BECKHAM: I'm not ashamed to say I'm really ambitious. And it's been the first time that I've ever looked back and, having that bird's eye view on my journey so far, even I found it inspiring what I have done ... the fact that I have been told "No" so many times, told that I'm not enough, not good enough. And by the way, that started when I was a child, when I was at school. If anybody watches this documentary and I can give them the confidence to follow their dreams, that's another really good reason to do it.

AP: Do you think people have misperceptions about you?

BECKHAM: Oh absolutely, I think that for many years I was misunderstood, before social media, you know, the media told the narrative, and then there were paparazzi pictures where most of the time I looked incredibly unhappy. And I think looking at the documentary telling my story from ME explains the why. I can't blame people for looking at the pictures of me looking really grumpy.

AP: You talk about your weight struggles as a girl in theater class. Have you spoken about that before?

BECKHAM: Never quite like this. The opportunity has never really presented itself. And I know a lot of people can relate to my story because of all the messages that I've had since people have watched the documentary. ... From, yes, people that I know, but people that I don't know, people who say, "I can relate, I have been through that." It's taken this process finally for me to feel at my age proud of what I've achieved and also to finally believe that I am enough.

AP: It seems like you spend relatively little time in the series on the Spice Girls years.

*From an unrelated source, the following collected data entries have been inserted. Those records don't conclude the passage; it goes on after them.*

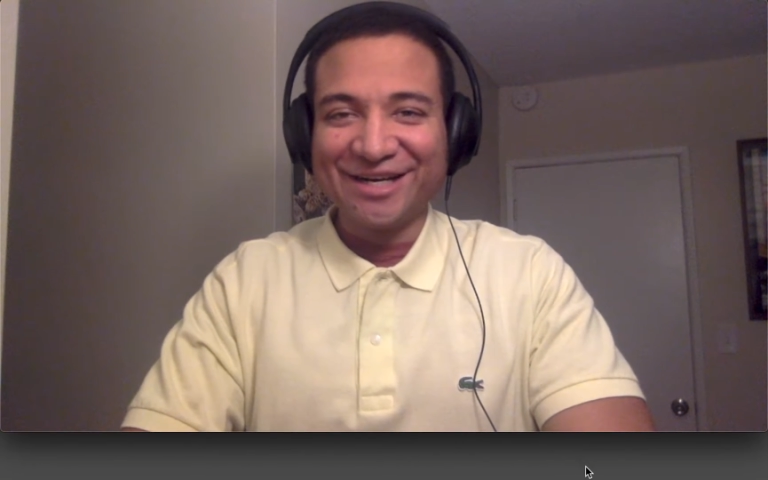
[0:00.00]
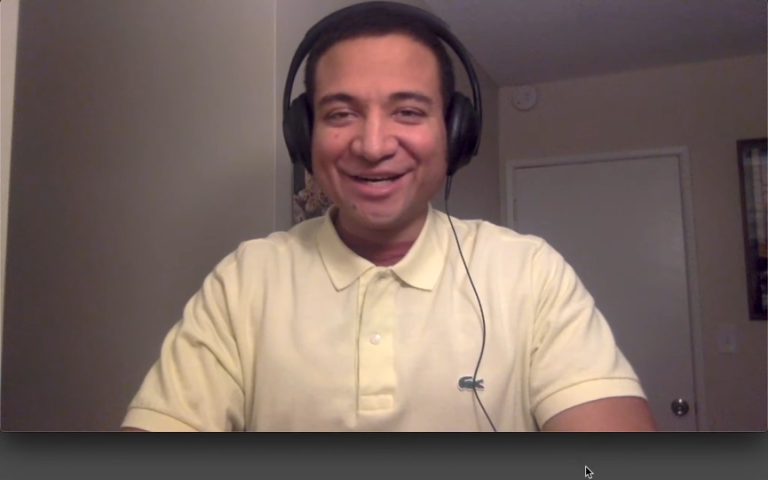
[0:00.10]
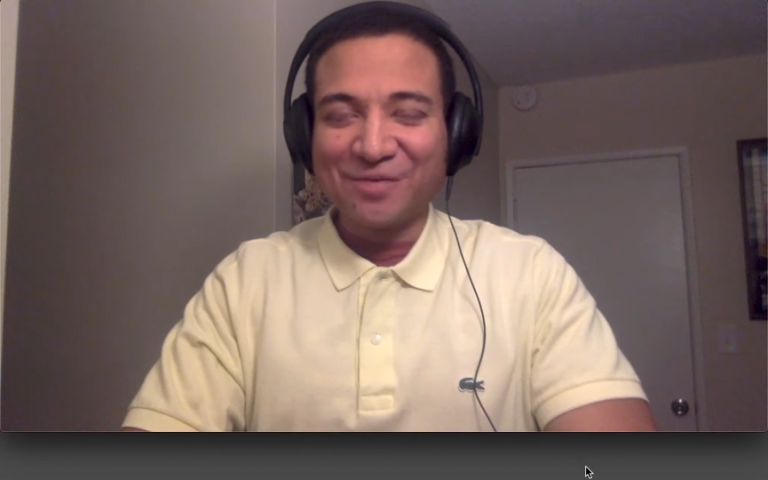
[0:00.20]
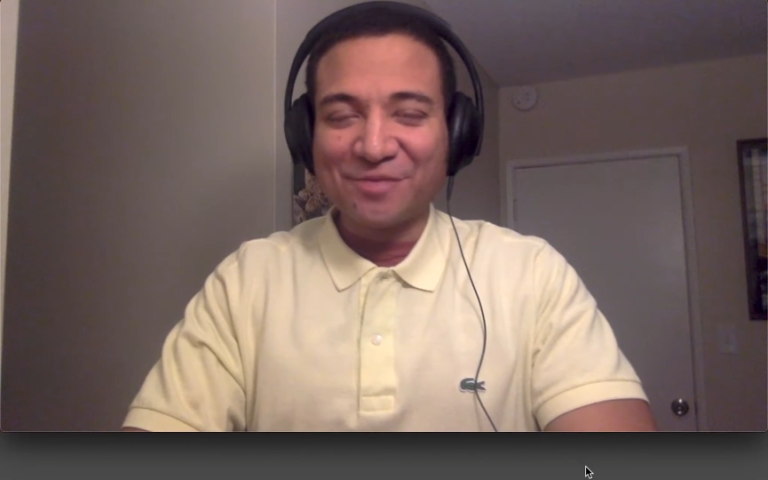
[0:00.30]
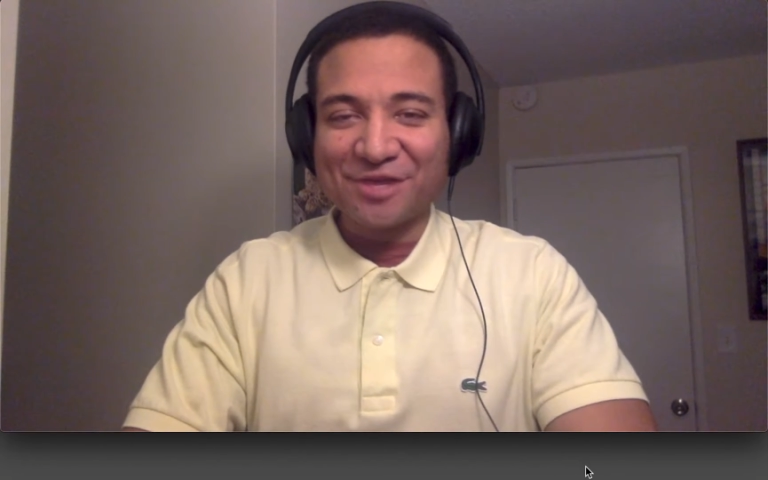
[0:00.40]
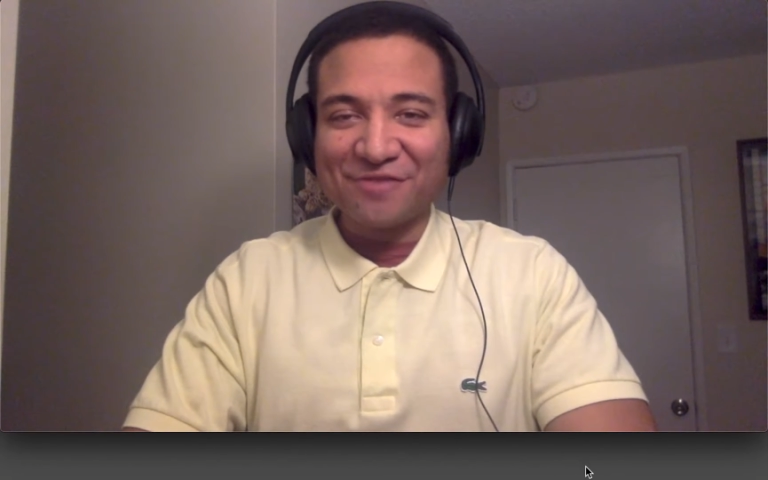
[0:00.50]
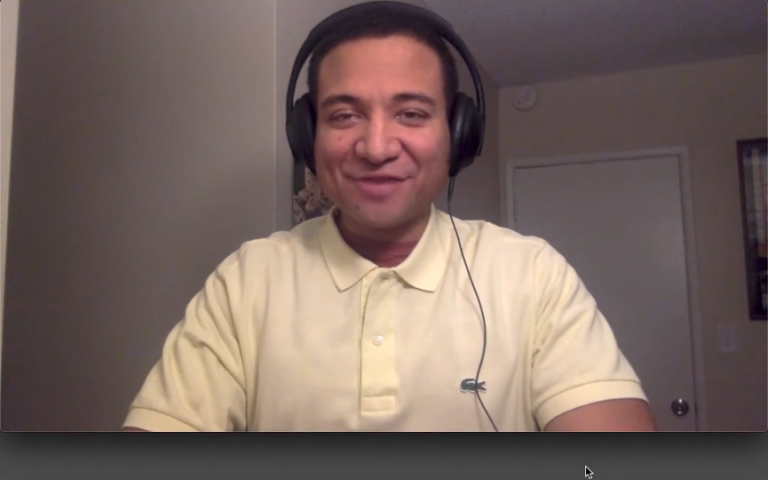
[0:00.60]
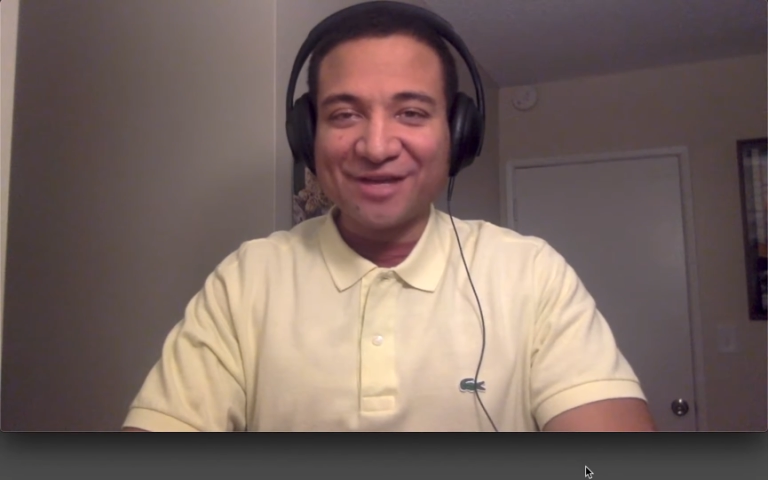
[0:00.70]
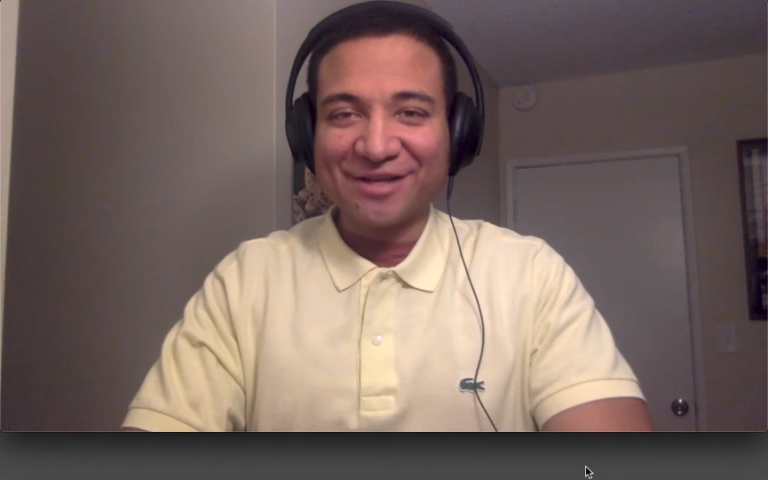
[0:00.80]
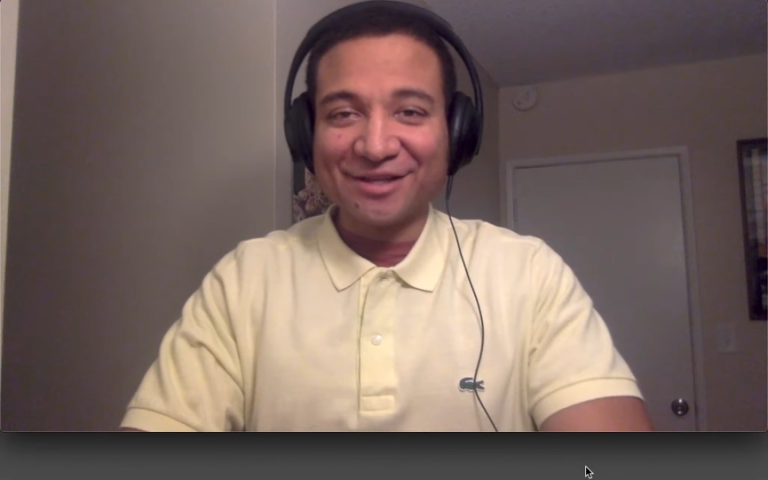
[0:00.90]
Hope that you've
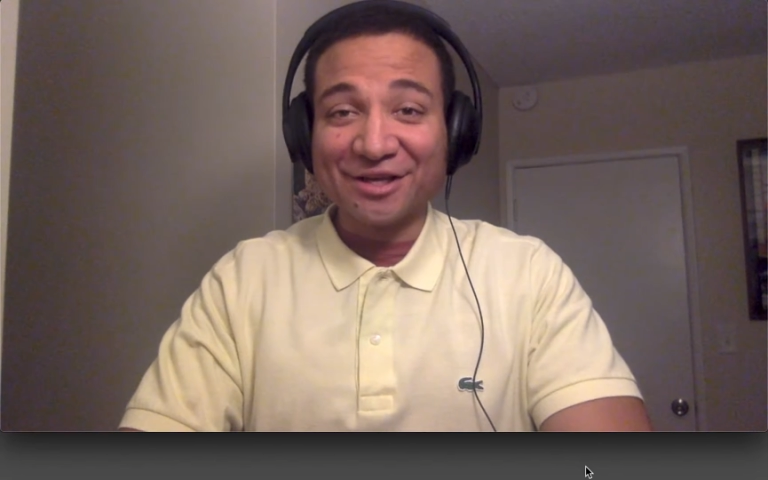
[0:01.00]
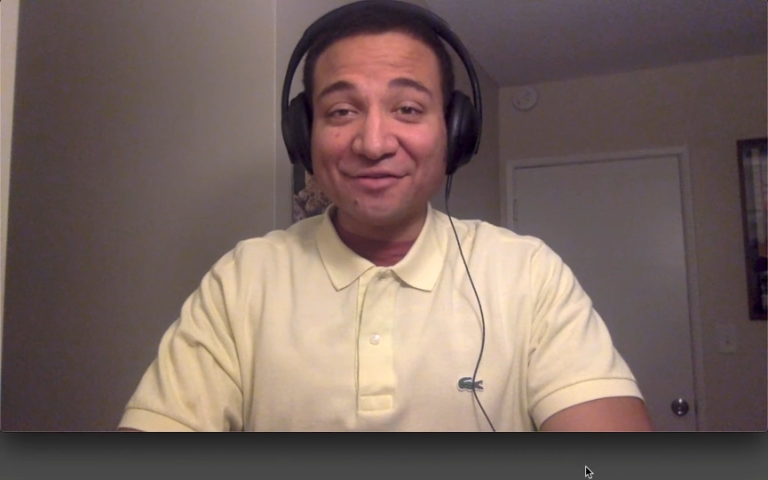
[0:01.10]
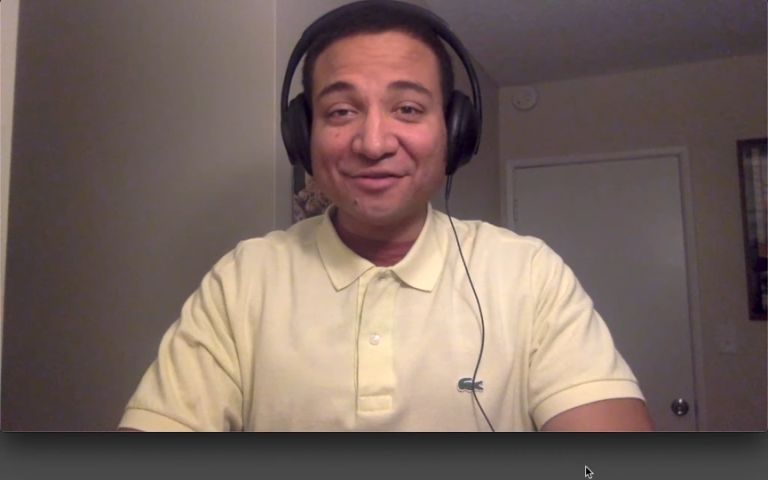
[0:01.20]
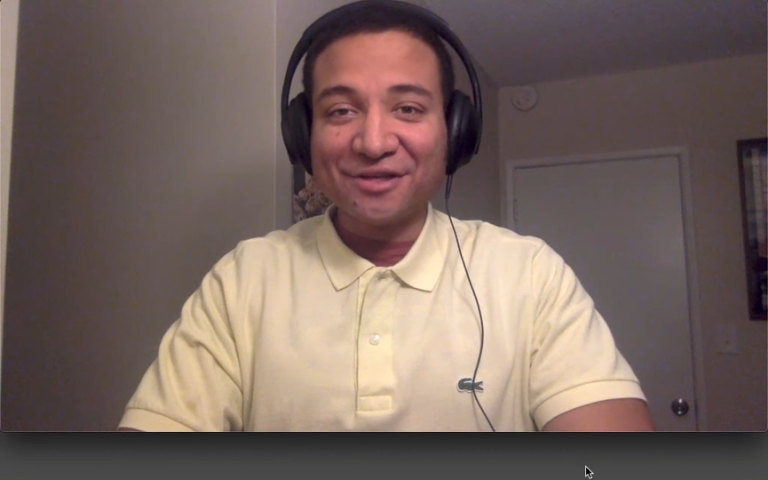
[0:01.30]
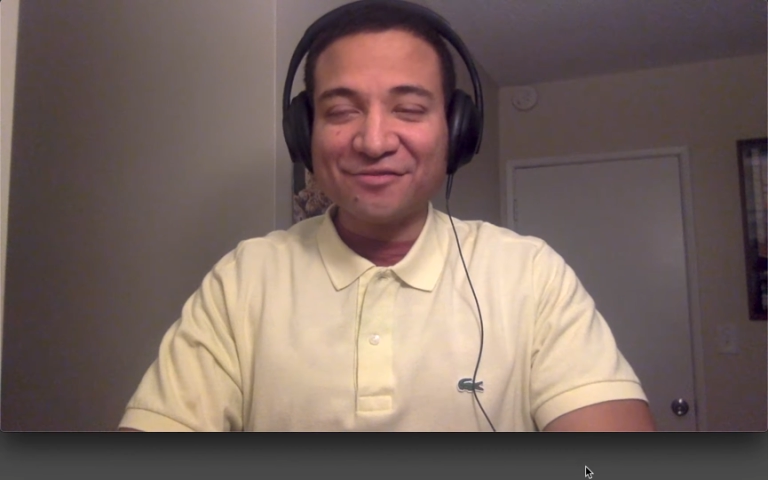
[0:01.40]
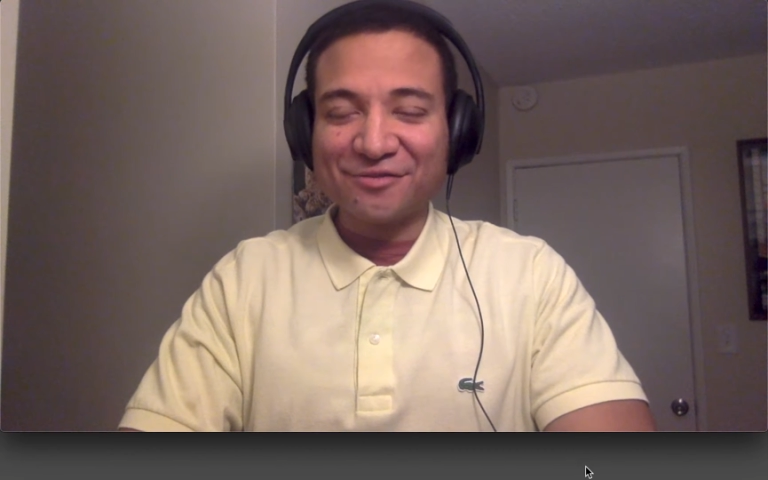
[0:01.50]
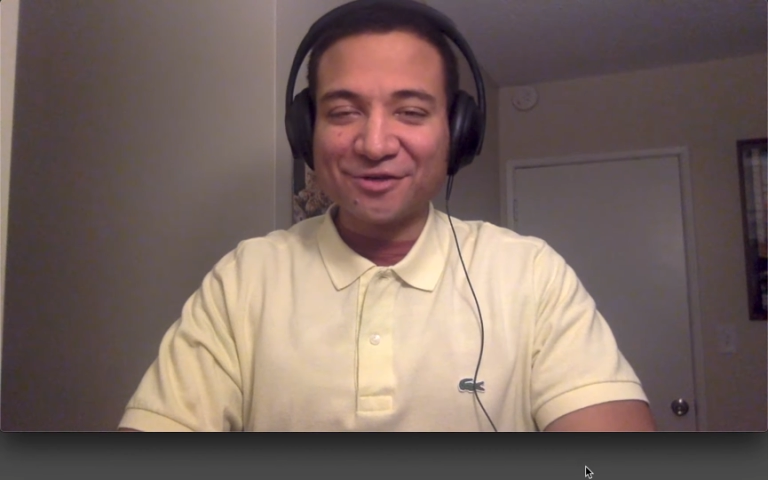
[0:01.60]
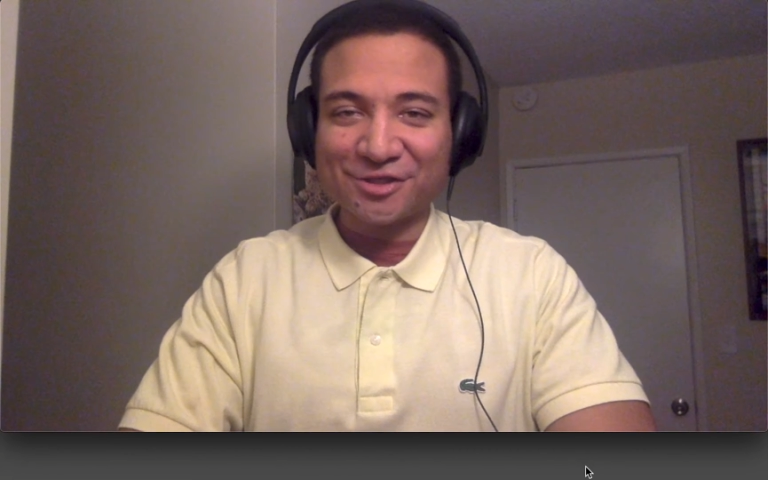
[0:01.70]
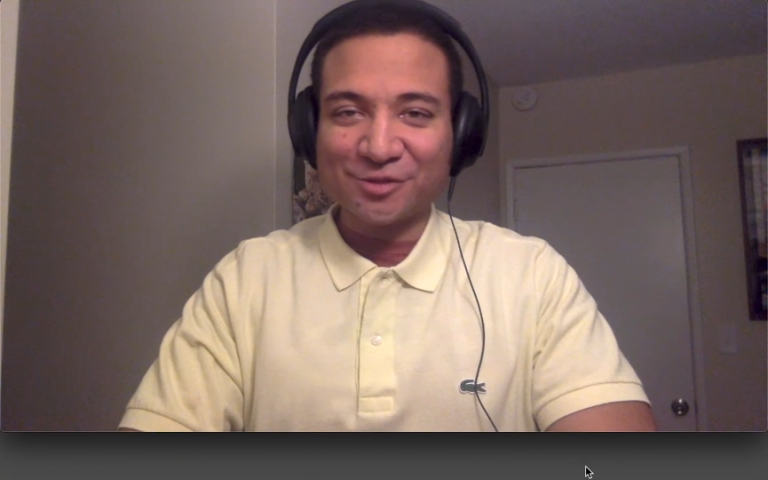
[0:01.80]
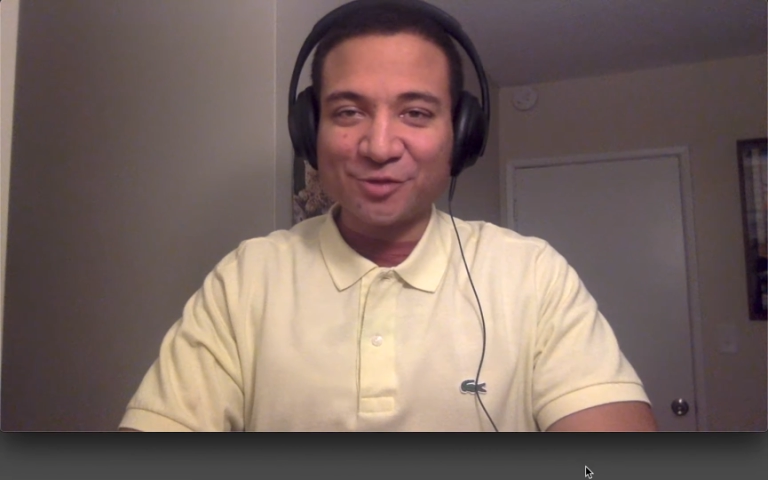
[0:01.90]
had a lovely first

BECKHAM: I'm so respectful of my time with Spice Girls. I still see all of the girls now. I wouldn't be who I am now ... the Spice Girls gave me the confidence to be me. I remember Geri (Halliwell) saying to me, "You're funny, be funny." I'm shy. And they really gave me my personality back. ... I think people would be surprised to know that I was only a Spice Girl for four years. I've been in fashion nearly two decades, but people like to pigeonhole.

AP: Two decades later, do you think there are still people who wonder whether it's really you doing the designing?

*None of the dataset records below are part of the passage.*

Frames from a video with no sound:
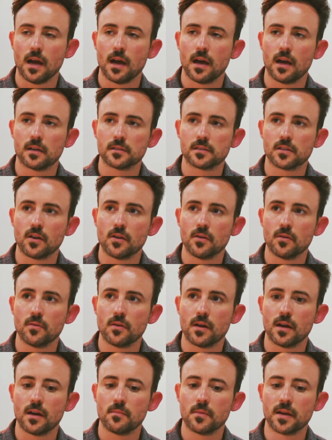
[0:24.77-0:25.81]
Uh,
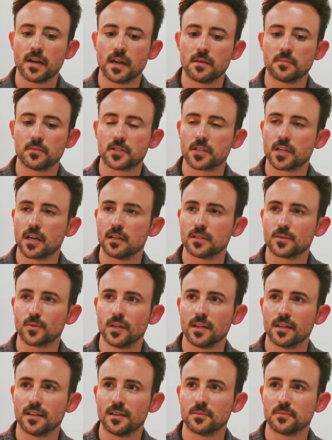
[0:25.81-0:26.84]
so uh, my name's Charles
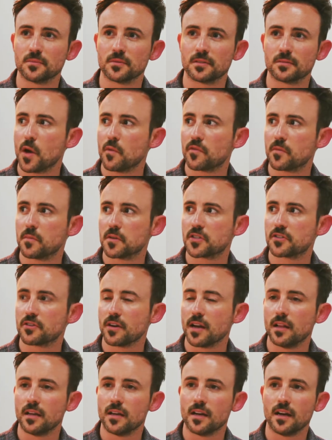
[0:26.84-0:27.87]
Williams. I'm from
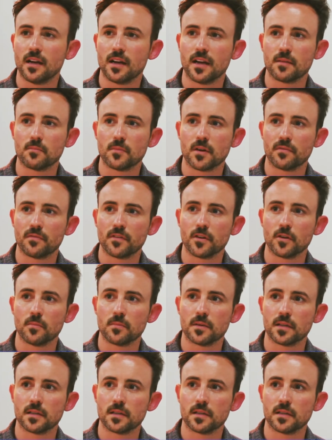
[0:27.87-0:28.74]
Australia, and my film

BECKHAM: Maybe. I don't know. ... I think I've earned my place to be showing where I am. I think that I've more than proved myself and earned the right to be there. Now I have to work hard to maintain that.

AP: You talk about business mistakes you made, even when you were getting top reviews for your fashion.

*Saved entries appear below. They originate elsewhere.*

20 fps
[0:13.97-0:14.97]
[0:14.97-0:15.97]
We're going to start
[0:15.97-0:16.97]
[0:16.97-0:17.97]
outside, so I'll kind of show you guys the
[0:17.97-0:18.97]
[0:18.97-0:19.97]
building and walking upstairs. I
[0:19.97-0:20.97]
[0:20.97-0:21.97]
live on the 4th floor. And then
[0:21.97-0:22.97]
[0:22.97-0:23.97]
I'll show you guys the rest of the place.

BECKHAM: I've learned so much. I know what I know and I really know what I DON'T know. It got to a stage where my investors told me that we had to re-strategize not just the business side of things but the creative things as well. And that was difficult. ... We had to change a lot of things to fix the business and I took it on the chin. Of course that meant compromising, but I wanted to save the business.

AP: How is business doing now, both fashion and beauty?

BECKHAM: Fashion in its own right is profitable. And to be able to say that in this current climate is something I'm very proud of. I'm an independent brand as well, so I'm incredibly proud to say the fashion is making money. Beauty is also doing incredibly well. And now, it is about building the house that I really have always dreamed of.

AP: You speak about family in the show, going back to your father and his influence on your entrepreneurship. But does it annoy you that people like to write about your current family dynamics?

BECKHAM: I recognize that I am really blessed. I am very appreciative of the life I have. You have to take it along with the other stuff.